9. Upon the sale of any Easy Money subsidiary store before the
expiration of the 120 day period commencing on the date hereof, the
proceeds of said sale shall be allocated and used in the following
manner:
1) 35% to reduce the existing line of credit
2) 65% shall be retained by the company
10. The minimum sales price for the sale of any Easy Money subsidiary
store shall be no less than the face value of the assets, from such
subsidiary store, which were assigned to Sterling Financial Services
Company, Inc, as collateral security for the obligations of Easy Money
Operating Subsidiaries.
11. Easy Money shall not incur any debt outside of ordinary course
operating expenses without the express written consent of Sterling
Financial Services Company, Inc.
12. If not done so earlier, 120 days from the date hereof undistributed
proceeds of the sales of the Easy Money subsidiary stores shall be
immediately distributed in accordance with Paragraph 13 of this
agreement and all remaining receivables shall be immediately liquidated
unless otherwise agreed to by the parties.
13. The proceeds on the sale of the stores will be allocated as
follows:
First - The existing secured line of credit with Sterling
Financial Services Company, Inc. will be extinguished.
Second - All other secured creditors and creditors personally
guaranteed by the shareholders.
Third - All unsecured creditors. Easy Money will use its best
efforts to reduce operational expenses and to negotiate settlements
with existing creditors. Creditors will be paid at the expiration of
the 120-day period, unless otherwise agreed to by Sterling Financial
Services Company, Inc.
Fourth - 50/50 split between Sterling Financial Services
Company, Inc. and the Shareholders, until Sterling Financial Services
Company, Inc. receives the full amount due pursuant to the Note.

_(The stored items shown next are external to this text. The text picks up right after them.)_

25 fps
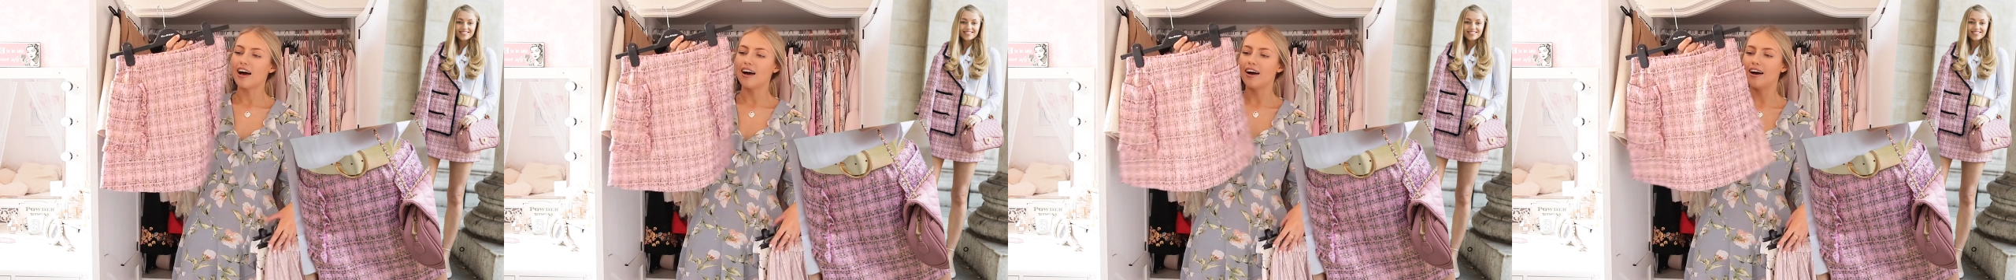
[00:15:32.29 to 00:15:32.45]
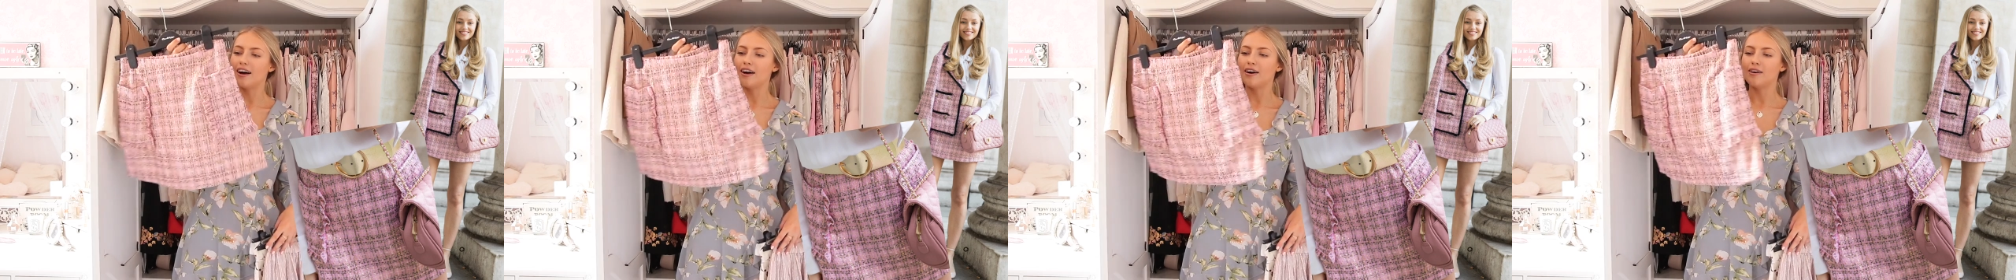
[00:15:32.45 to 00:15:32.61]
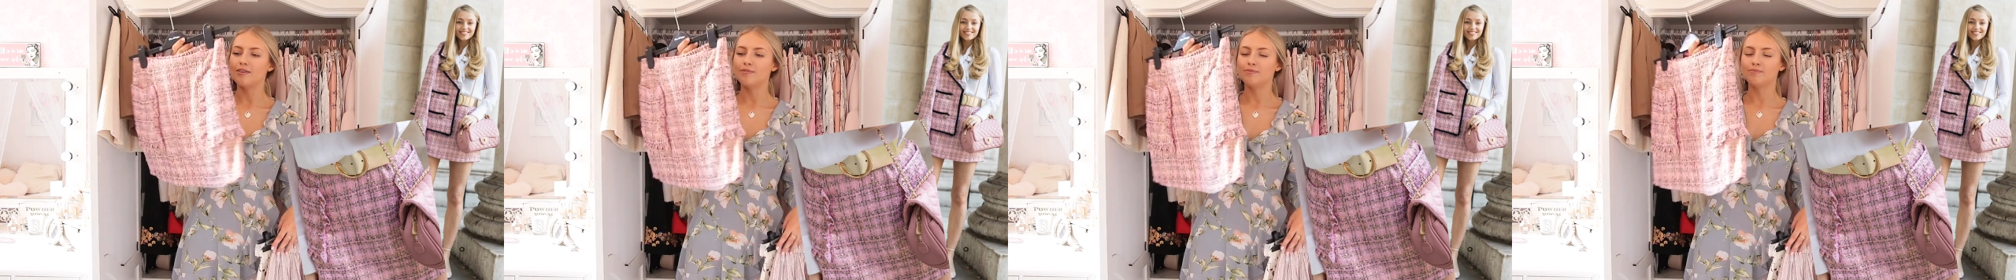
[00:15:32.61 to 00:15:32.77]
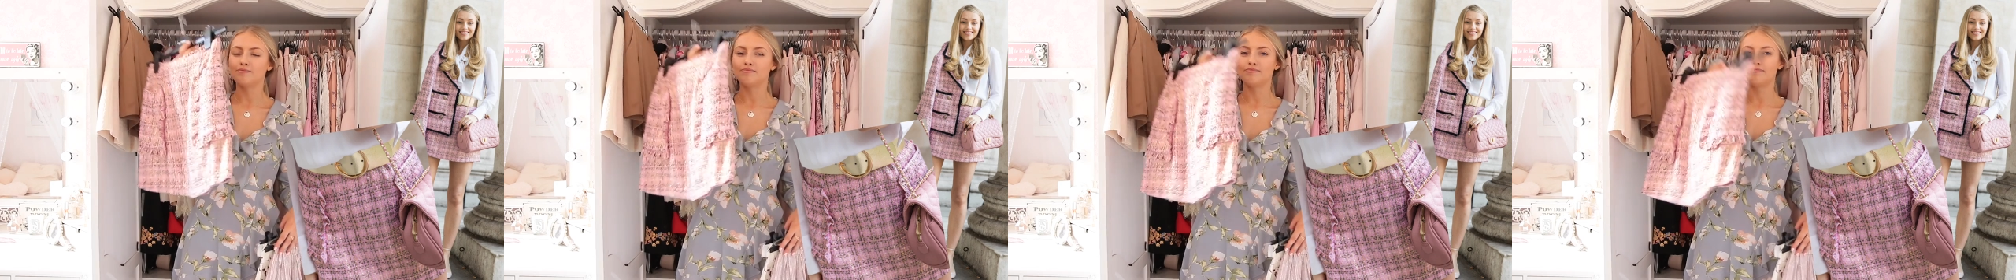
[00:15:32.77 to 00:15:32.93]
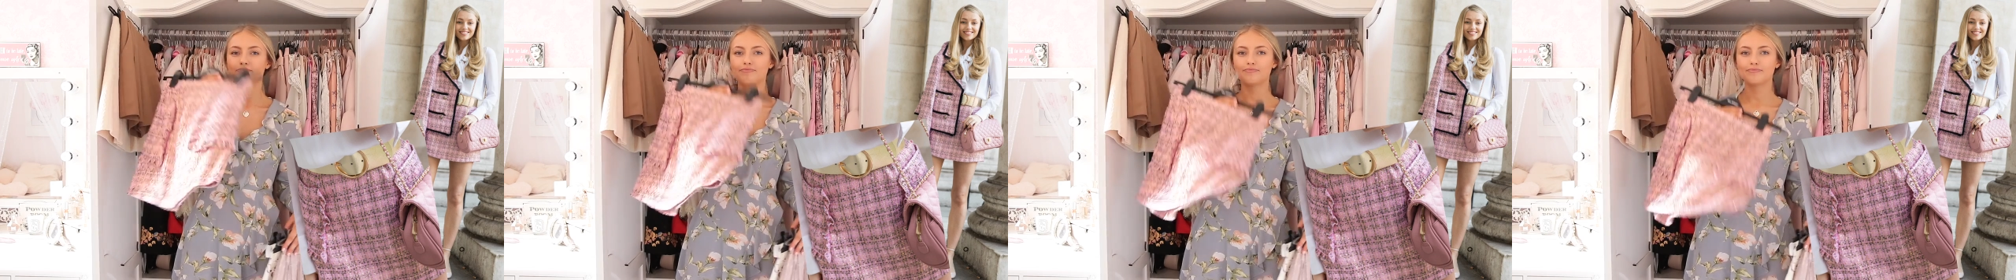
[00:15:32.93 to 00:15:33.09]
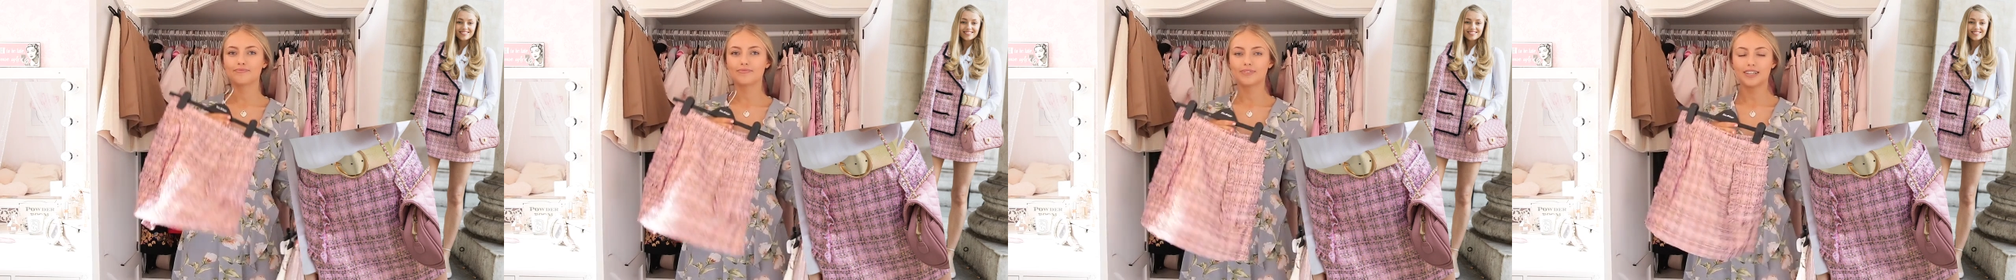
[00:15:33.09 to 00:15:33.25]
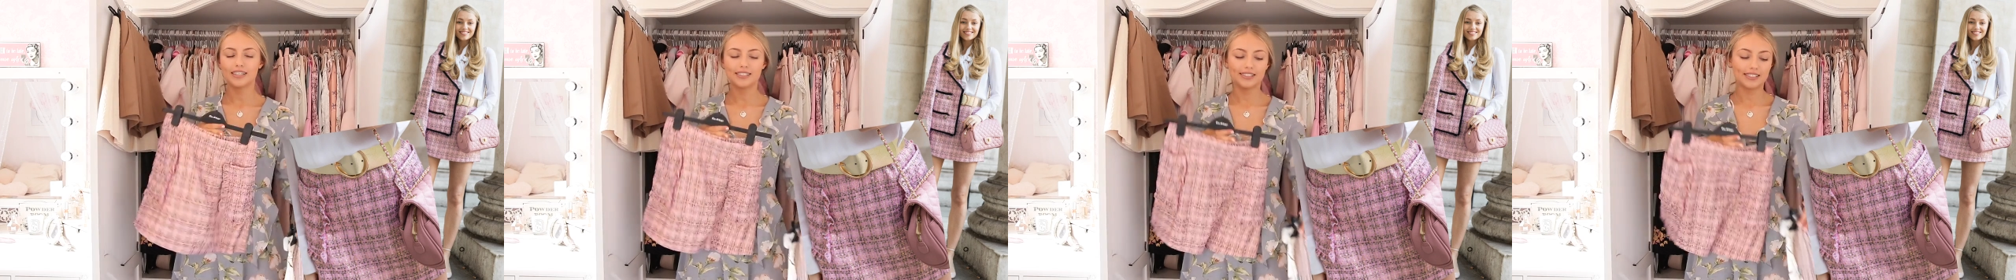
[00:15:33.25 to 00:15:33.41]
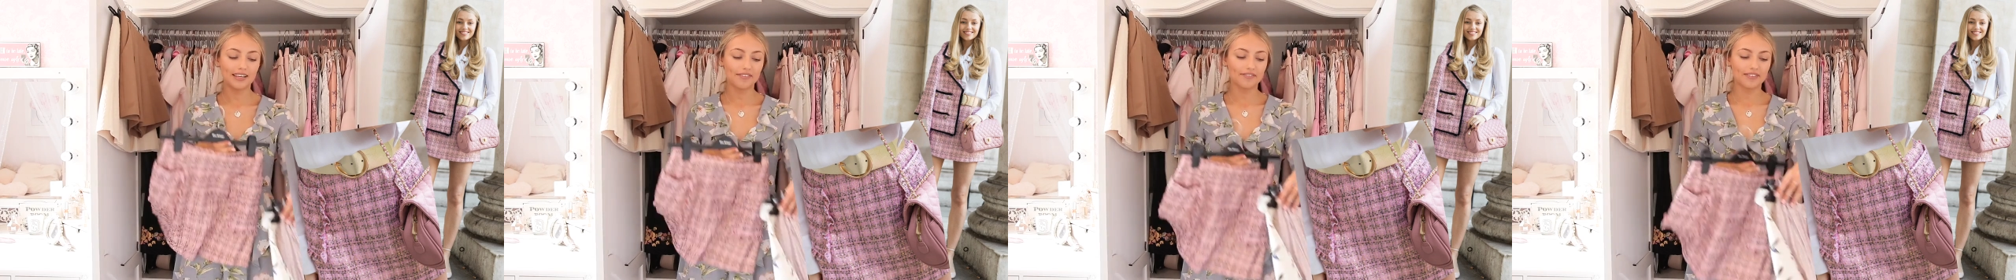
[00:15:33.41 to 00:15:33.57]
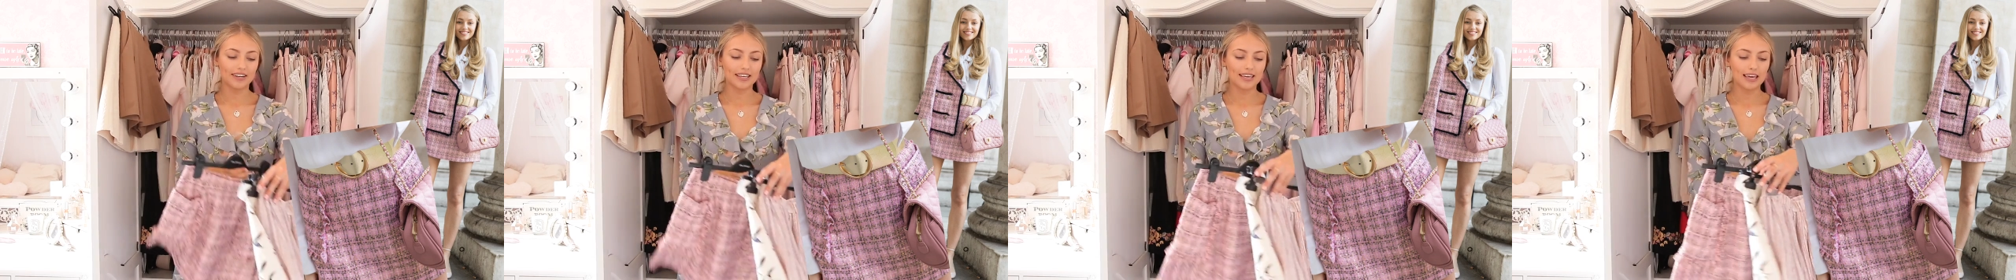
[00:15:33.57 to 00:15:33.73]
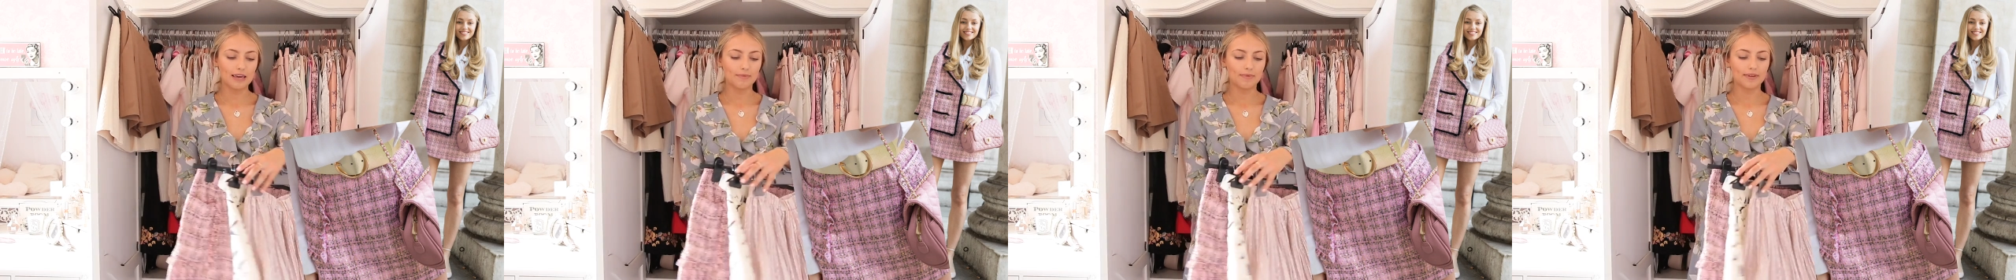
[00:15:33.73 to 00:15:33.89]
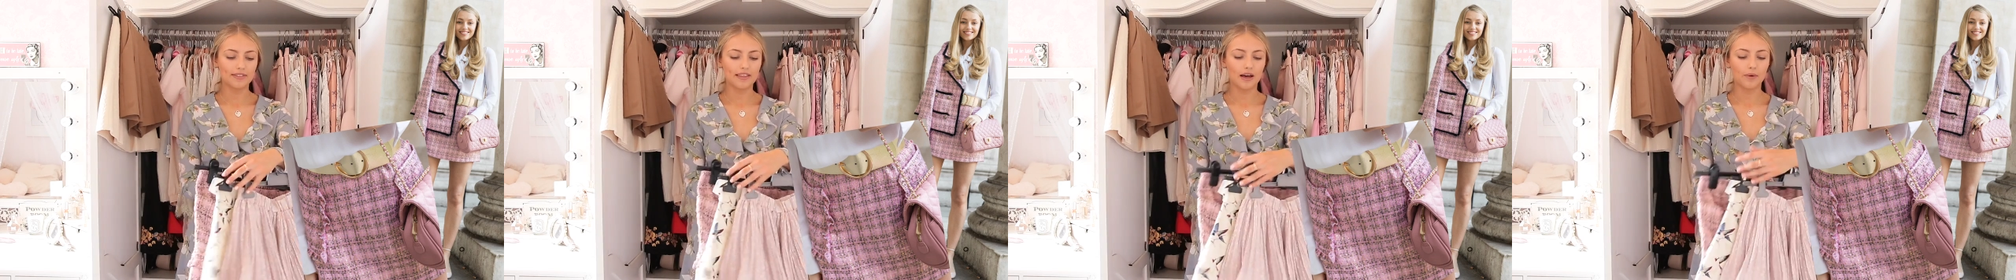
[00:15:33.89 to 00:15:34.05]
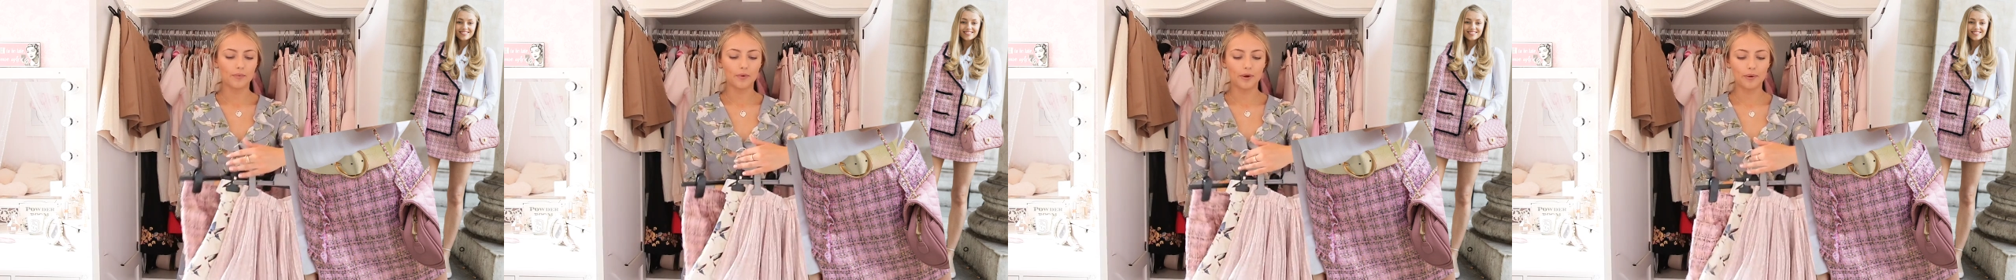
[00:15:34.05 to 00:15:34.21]
Definitely
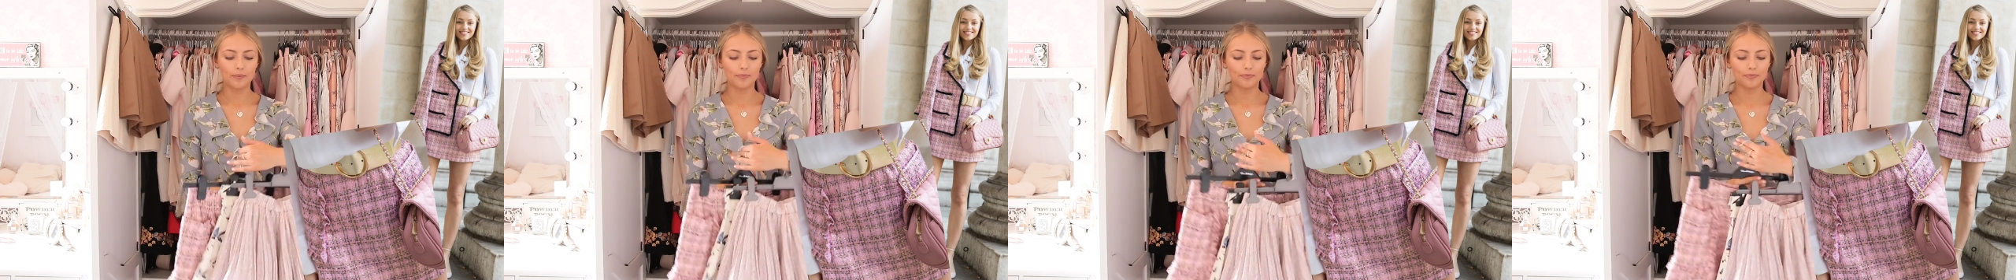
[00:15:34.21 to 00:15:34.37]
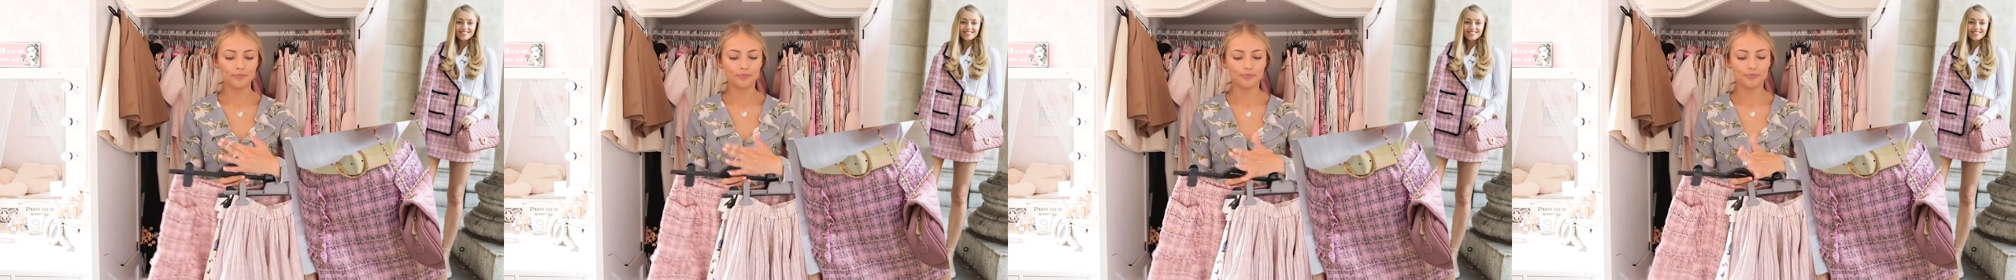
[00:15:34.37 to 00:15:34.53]
keeping that one.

Fifth - All excess proceeds to be distributed to the
shareholders.
14. Sterling Financial Services Company, Inc. agrees, that so long as
the Easy Money Defendants and Easy Money Operating Subsidiaries are in
compliance with the terms of the Memorandum of Understanding, it will
reduce the revolving interest rate set forth in paragraph 1.2 of the
Loan, Security and Service Agreement, between Sterling Financial
Services Company, Inc. and the Easy Money Operating Subsidiaries, dated
December 12, 1996 and amended from time to time, to 5% per annum for a
period of six months from the date of this Memorandum of Understanding,
at which time the interest rate on the revolving loan will revert back
to the interest rate set forth in paragraph 1.2.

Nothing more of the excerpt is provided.